However, "Three hundred years ago," says Davy, "there is good reason
to believe that the Singalese were one people, without any points of
difference, excepting such trifling ones as might result from the
peculiarities of climate, and of other physical circumstances of the
lowlands and the highlands.
But this article is about the 1818 Uva Rebellion and John Davy's
somewhat limited role in it. He was on his way to Kandy along with
Governor Brownrigg and his wife who were returning after a pleasant
visit to Trincomalee. News of the rebellion came as a complete surprise
to this little group just as they left Kantale.
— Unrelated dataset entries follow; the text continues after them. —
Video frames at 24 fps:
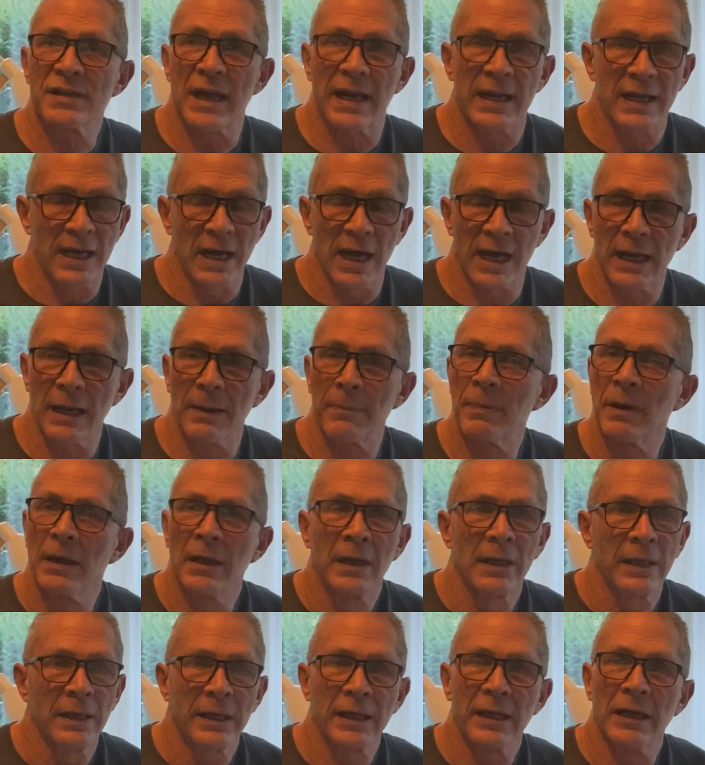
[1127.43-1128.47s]
I cut up,
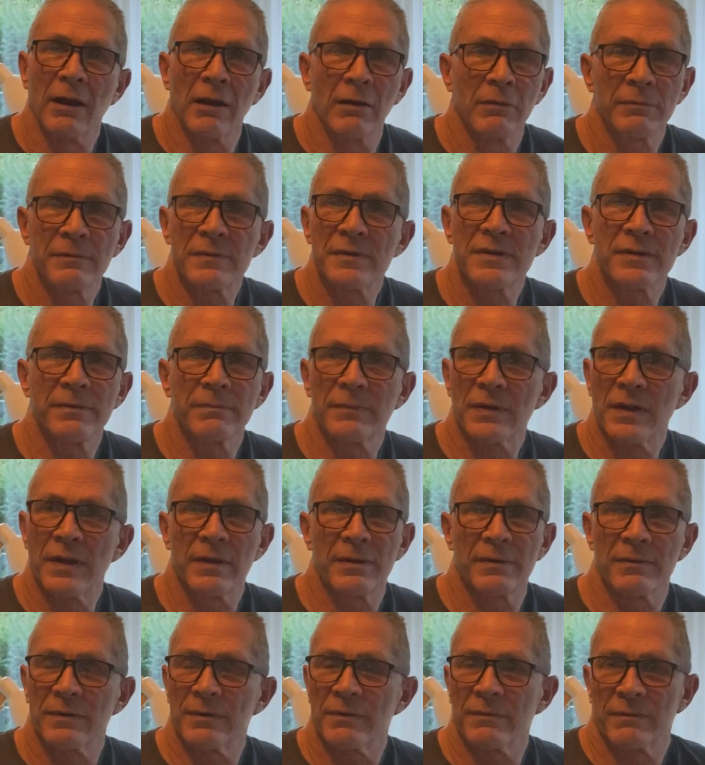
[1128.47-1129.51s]

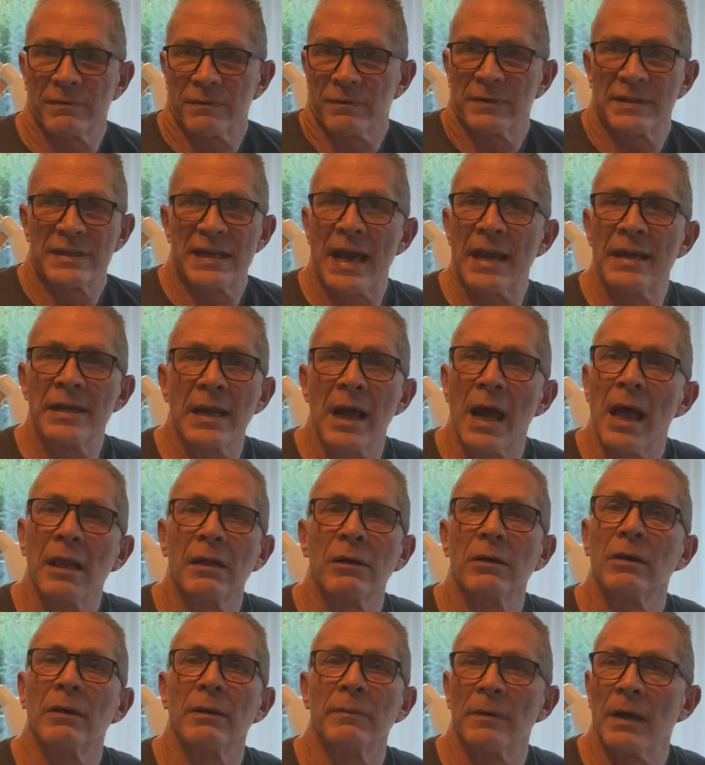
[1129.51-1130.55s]

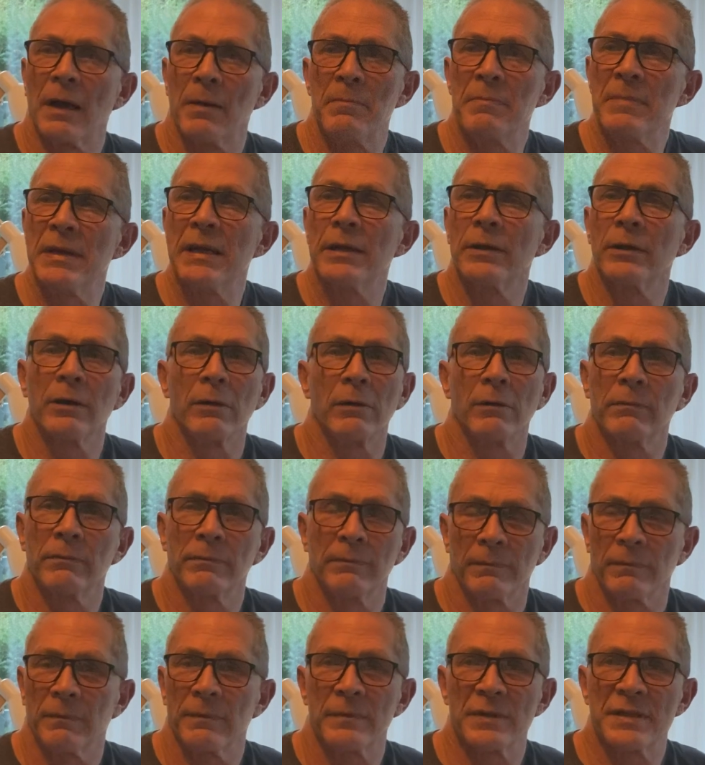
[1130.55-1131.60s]
$10 a meter
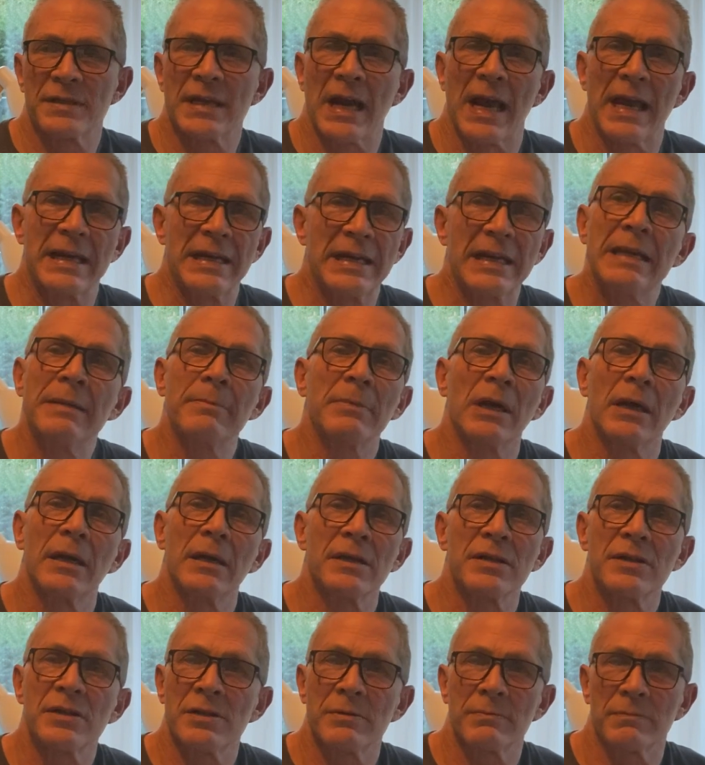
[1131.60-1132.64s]

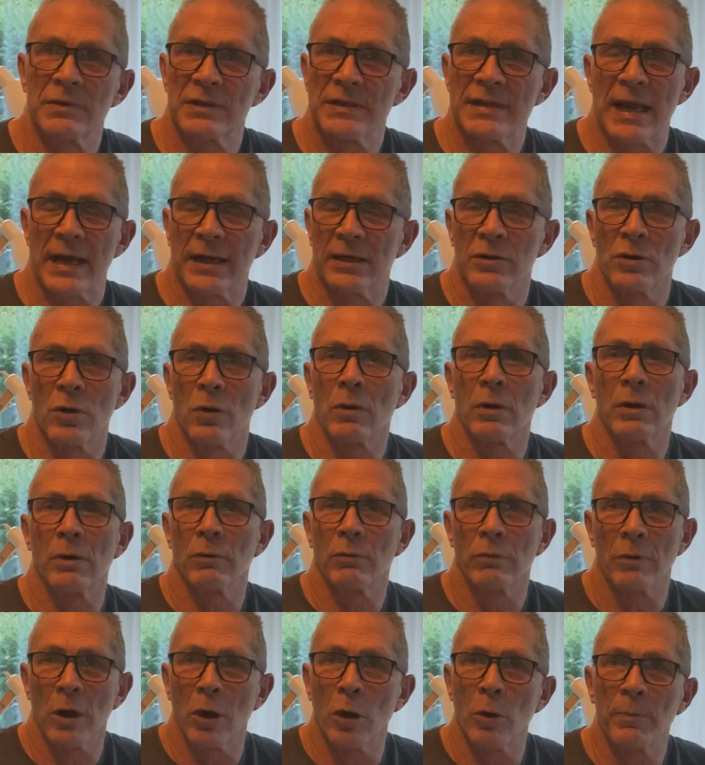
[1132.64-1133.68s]
Dyneema Technora
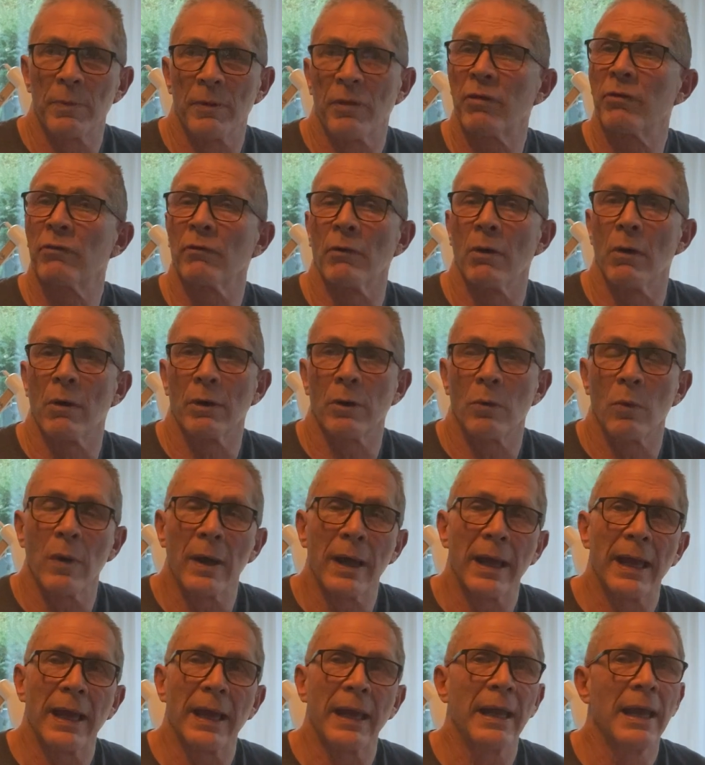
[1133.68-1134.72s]
rope, throw it
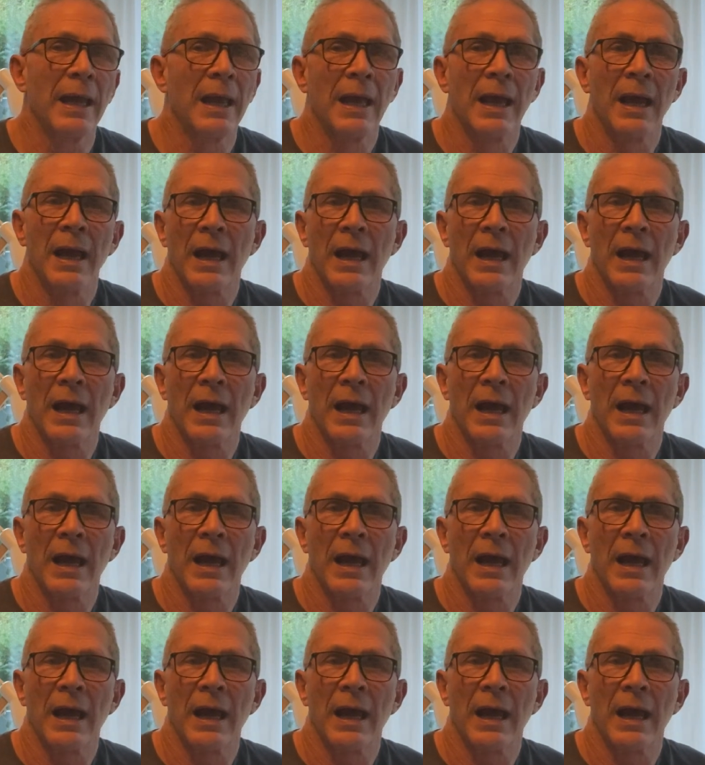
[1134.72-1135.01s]
away.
They heard that Ehelepola was also in the Matale area and, ever
suspicious of him, feared that he had joined the rebellion which was
begun by his brother in law Keppetipola in Uva. But at Nalanda instead
of being captured by the rebels as they feared, Ehelepola was there to
welcome them with elephants and all.
Any mob could have easily overwhelmed this small group for there were
only two or three dragoons to protect them. Their fears, however, did
not materialise and they slipped back into Kandy from where they could
not get out for another year.
For the first six months of that year they lived in fear and anxiety;
the rebellion, though it broke out in 'accidental circumstances, without
combination or system' spread swiftly and before long 'every chief of
consequence' had joined it. The first to fall was the Government Agent
in Uva. He went to investigate the hanging of a moorman who had incurred
the ill will of the villagers of Wellassa and sentenced to be hanged by
a 'pretender to the throne'. The Agent and his small military detachment
were greeted with a shower of arrows. Those who survived withdrew with
great difficulty.
The mood into which this tragedy plunged Governor Brownrigg and his
personal physician in Kandy is described by Davy rather nervously: "This
was a melancholy time to those who were on the scene of action; many
began to despond and augur from bad to worse, and to prophesy (what
indeed was far from improbable) that the few districts not yet against
us, would join the enemy; that the comunication between Colombo and our
head-quarters at Kandy would be cut off; and that we should be very soon
obliged to evacuate the country, and fight our way out of it." But just
as swiftly as the rebellion had spread it also had a dramatic reversal.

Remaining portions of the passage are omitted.